Clojure makes mutable state available when you need it, but mutability always takes more work than immutability. What's more, if you have something that you want to be mutable, you have to declare it as a mutable type (here we use an atom). When you are using values instead of variables, you have a guarantee that no other function can change that. You only have to worry about mutation in things that are mutable, which are either Clojure's mutable structures or mutable Java objects when doing interop.

Rather than go through the rest of the examples in this section, I will just take comfort that Clojure encourages me to do things in a way Graham is advocating.

Section 3.4 doesn't have any examples. It does give a good explanation of some benefits of functional programming though.

And that concludes chapter 3.

#### 4 comments:

1. Do you need any help with this effort?

http://drknucklehead.wordpress.com

2. octopusgrabbus: thanks for your offer. I am learning even more than I expected to by working through the book. My goal is not so much to produce translated examples in Clojure, but to learn Clojure, and to develop a Lispy style of thinking by translating the examples.

Hopefully people can learn something from my posts. Anyone who can spend the time would learn much more by doing the translations for themselves.

If you want to produce another set of examples, by all means do so. I recently discovered that Michael Fogus already posted translations of chapters 2 - 5 on his blog. I will be reading them closely, and I would love to have your examples to read as well.

Thanks,
Rick

3. Hi Rick,

Some exprs caught my attention:

1/ Use (partial + y) for #(+ % y). I believe it makes the code easier to read and comprehend (not sure how much it influences being more idiomatic or not).

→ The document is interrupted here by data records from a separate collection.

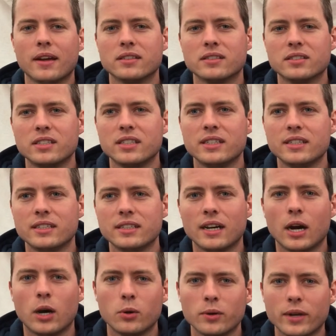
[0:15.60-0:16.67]
and see
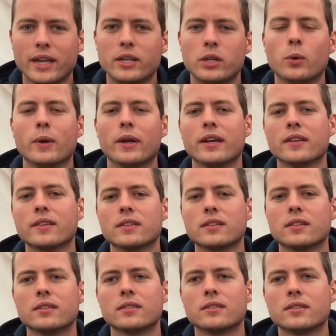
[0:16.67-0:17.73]
how they're doing
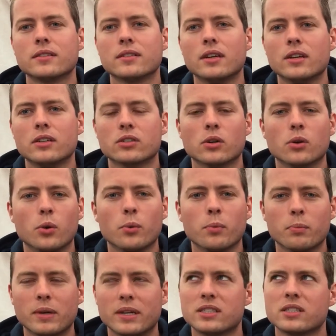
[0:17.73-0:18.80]
it. So
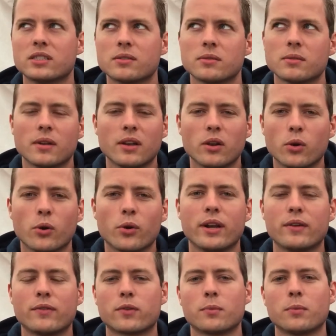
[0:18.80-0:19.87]
it's
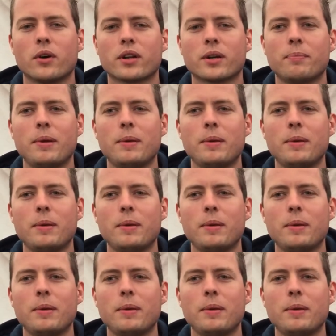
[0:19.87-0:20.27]
learning from other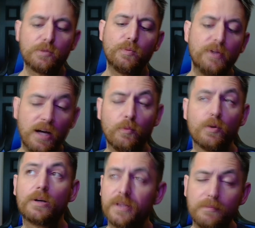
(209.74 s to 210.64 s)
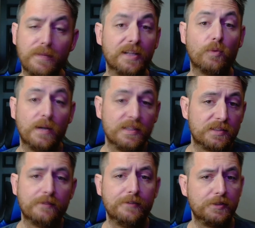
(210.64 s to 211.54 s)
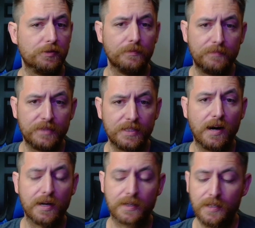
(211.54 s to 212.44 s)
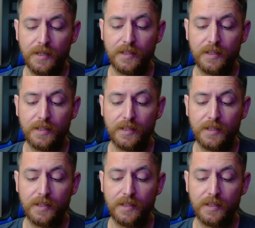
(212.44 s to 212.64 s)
will not work with the MetaQuest official dock.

2/ Use (empty? lst) for (= () lst). Again, it's more readable.

Correct me if you think I'm wrong. I'm also on my way to Clojure nirvana :)

I'm at http://japila.pl and you're welcome to have your voice there.

1. Hi Jacek,

Thanks, those are both good changes. Partial is something that hasn't made it into my Clojure vocabulary yet, but your example looks great to me. I will try to take that into account going forward.

Of course you are right, empty? is better. (= () lst) will never appear in my code again.